How go.mod files work in GoCenter Go modules repository

UPDATE: As of May 1, 2021 – GoCenter central repository has been sunset and all features deprecated. For more information on the sunsetting of the centers read the deprecation blog post

Every science fiction fan knows that you can’t fix the past. Try to, and it wrecks the balance of events that led to the present. That’s also what we learned while making GoCenter. While trying to correct an early Go modules design choice and improve certainty, we accidentally made things harder for the Go community. So, like every fictional time traveler, we had to retrace our steps to undo the change.

We learned some tough lessons on our GoCenter journey. By telling that story, we can explain our original reasoning, share what we learned, and suggest better practices for creating Go modules for the future.

Background

Go Modules were introduced in Go 1.11 to add package versioning and dependency management to the Go ecosystem. Using Go Modules, Go developers can declare project requirements in their go.mod files and specify which versions of which packages are part of their builds.

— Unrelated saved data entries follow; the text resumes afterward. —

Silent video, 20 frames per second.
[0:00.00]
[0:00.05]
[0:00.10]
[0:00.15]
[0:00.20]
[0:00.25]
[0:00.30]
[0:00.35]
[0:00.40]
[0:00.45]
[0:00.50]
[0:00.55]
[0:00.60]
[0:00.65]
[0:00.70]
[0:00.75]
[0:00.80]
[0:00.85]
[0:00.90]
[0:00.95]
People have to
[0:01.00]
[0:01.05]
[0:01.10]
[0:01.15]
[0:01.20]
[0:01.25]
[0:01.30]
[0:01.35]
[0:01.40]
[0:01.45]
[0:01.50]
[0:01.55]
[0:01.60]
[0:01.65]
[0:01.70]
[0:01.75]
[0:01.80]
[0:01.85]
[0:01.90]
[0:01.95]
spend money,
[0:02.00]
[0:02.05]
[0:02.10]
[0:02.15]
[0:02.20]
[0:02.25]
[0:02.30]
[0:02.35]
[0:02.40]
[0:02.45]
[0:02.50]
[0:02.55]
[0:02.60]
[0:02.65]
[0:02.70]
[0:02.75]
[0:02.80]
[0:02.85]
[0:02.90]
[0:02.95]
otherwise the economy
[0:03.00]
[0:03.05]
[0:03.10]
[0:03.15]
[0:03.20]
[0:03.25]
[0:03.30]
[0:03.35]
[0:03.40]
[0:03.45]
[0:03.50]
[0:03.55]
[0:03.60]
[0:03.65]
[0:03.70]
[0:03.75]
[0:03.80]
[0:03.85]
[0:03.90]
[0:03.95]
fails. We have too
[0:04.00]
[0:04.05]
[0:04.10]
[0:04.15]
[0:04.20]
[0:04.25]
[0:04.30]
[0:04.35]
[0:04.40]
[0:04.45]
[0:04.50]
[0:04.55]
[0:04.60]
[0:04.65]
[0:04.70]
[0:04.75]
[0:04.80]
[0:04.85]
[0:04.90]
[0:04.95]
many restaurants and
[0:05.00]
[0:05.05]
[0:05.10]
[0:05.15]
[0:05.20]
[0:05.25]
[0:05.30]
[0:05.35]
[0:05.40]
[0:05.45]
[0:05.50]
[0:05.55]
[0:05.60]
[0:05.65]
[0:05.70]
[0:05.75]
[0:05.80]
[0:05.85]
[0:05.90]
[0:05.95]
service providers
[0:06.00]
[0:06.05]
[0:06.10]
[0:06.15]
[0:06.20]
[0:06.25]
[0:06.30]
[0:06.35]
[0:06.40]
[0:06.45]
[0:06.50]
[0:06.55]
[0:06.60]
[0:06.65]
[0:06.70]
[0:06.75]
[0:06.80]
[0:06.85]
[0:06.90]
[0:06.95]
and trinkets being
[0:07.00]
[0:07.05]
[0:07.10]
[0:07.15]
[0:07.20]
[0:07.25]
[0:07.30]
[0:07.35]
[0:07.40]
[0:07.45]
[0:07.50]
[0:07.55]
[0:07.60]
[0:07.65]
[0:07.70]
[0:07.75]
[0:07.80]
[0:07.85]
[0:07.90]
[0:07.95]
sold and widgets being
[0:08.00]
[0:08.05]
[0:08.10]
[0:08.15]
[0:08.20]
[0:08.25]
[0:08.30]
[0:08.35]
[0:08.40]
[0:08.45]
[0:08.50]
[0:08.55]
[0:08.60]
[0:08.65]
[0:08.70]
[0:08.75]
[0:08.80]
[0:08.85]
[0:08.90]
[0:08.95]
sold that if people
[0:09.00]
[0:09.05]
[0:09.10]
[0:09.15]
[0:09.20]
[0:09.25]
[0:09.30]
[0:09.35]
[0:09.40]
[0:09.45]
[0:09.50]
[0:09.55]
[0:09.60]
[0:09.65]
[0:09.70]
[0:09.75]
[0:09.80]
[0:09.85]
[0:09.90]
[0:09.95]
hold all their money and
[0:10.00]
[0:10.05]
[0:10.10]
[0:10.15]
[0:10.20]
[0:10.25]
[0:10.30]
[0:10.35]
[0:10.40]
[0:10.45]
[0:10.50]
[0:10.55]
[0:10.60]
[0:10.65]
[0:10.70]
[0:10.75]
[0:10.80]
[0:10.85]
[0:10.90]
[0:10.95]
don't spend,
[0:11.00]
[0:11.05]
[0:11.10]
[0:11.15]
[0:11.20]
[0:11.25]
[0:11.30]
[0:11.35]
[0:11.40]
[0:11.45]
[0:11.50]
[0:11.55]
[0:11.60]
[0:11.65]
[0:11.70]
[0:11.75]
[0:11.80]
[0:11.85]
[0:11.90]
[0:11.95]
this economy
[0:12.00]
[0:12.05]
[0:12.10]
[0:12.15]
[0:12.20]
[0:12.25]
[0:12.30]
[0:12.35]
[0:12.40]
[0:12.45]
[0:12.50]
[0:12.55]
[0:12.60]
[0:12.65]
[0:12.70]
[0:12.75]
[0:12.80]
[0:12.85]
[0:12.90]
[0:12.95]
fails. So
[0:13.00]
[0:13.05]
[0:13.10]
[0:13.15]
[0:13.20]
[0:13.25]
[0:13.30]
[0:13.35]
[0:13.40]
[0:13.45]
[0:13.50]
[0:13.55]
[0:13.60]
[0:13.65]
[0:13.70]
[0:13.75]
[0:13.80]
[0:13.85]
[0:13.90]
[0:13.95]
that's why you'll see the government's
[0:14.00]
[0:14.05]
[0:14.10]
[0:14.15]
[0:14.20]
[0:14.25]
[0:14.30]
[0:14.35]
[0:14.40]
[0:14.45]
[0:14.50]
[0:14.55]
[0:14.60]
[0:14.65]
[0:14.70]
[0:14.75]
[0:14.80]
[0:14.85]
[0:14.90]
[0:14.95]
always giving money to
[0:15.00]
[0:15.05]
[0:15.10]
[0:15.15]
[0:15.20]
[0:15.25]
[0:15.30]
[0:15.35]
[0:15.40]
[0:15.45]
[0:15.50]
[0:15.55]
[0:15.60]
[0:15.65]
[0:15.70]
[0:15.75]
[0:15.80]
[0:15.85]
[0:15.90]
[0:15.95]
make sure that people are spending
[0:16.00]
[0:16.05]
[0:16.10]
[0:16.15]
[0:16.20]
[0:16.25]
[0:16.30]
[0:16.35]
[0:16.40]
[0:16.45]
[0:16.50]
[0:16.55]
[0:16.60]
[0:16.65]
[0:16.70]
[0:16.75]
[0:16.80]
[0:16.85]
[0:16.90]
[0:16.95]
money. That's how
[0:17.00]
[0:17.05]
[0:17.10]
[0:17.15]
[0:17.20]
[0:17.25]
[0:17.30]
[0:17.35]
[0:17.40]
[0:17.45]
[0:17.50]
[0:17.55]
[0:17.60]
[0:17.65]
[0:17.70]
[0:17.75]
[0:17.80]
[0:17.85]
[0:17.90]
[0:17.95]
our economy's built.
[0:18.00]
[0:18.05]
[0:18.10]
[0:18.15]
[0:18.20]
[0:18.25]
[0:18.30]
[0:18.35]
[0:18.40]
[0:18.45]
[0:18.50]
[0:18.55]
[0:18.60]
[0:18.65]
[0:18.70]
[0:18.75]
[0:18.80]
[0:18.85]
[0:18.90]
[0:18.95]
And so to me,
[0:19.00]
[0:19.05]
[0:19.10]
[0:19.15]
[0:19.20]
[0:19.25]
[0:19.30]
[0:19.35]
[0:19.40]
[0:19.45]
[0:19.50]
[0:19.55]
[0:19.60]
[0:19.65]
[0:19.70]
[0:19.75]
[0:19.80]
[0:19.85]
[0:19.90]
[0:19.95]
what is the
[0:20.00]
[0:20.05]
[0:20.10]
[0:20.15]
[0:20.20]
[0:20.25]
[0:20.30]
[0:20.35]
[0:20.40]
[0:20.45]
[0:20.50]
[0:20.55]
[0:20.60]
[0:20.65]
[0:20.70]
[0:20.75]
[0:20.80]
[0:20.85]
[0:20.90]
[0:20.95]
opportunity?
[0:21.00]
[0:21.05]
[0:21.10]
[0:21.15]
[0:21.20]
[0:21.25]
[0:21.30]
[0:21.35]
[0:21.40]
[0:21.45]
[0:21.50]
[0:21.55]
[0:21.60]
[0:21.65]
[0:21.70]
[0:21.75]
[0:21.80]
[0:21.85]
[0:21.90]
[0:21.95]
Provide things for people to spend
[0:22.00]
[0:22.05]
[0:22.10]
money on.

When developers started the adoption of Go Modules in their projects, they faced several dependencies that had not opted in to provide a go.mod file describing their requirements. When Go encounters a module in that state, it automatically creates a go.mod file with no requirements for that module. This lack of requirements information had to be addressed in order for Go Modules to achieve reproducible builds. Go Modules handles that by adding transient dependencies not declared in a go.mod file of a dependency in the tree to the user’s module go.mod file with the // indirect comment. While this can help a module to achieve reproducible builds, it cannot avoid inconsistent behavior between different modules. In other words, we can have different modules depending on the same direct dependency with different indirect dependencies just because they were created at a different point in time.

Early this year, JFrog presented GoCenter, the public central Go Modules repository. In GoCenter, Go Modules are immutable and always available. The Go community can leverage on GoCenter to resolve their modules requirements and bring their Go projects CI/CD pipelines to the next level.

When we started working on converting projects to Go Modules to be served by GoCenter, we faced the same missing go.mod file issues faced by the developers. While we understood how one could use the provided Go Modules tools to achieve reproducible builds, we were not satisfied with the possible inconsistent behavior between modules, and we decided to do something about it and look for a solution to have all Go Modules served by GoCenter containing go.mod files that described their requirements.

Unhappy With History

To make sure that the go.mod requirements match the source code of the module, Go Modules provides the go mod tidy command. It will add any missing dependency being used by the source code to the list of requirements in the go.mod file, and can be useful to get the requirements list when we are trying to convert a project to Go Modules.

With the support of that command, our first approach to achieve all modules with requirements declared in their go.mod file in GoCenter was to tidy all modules that did not contain a go.mod file.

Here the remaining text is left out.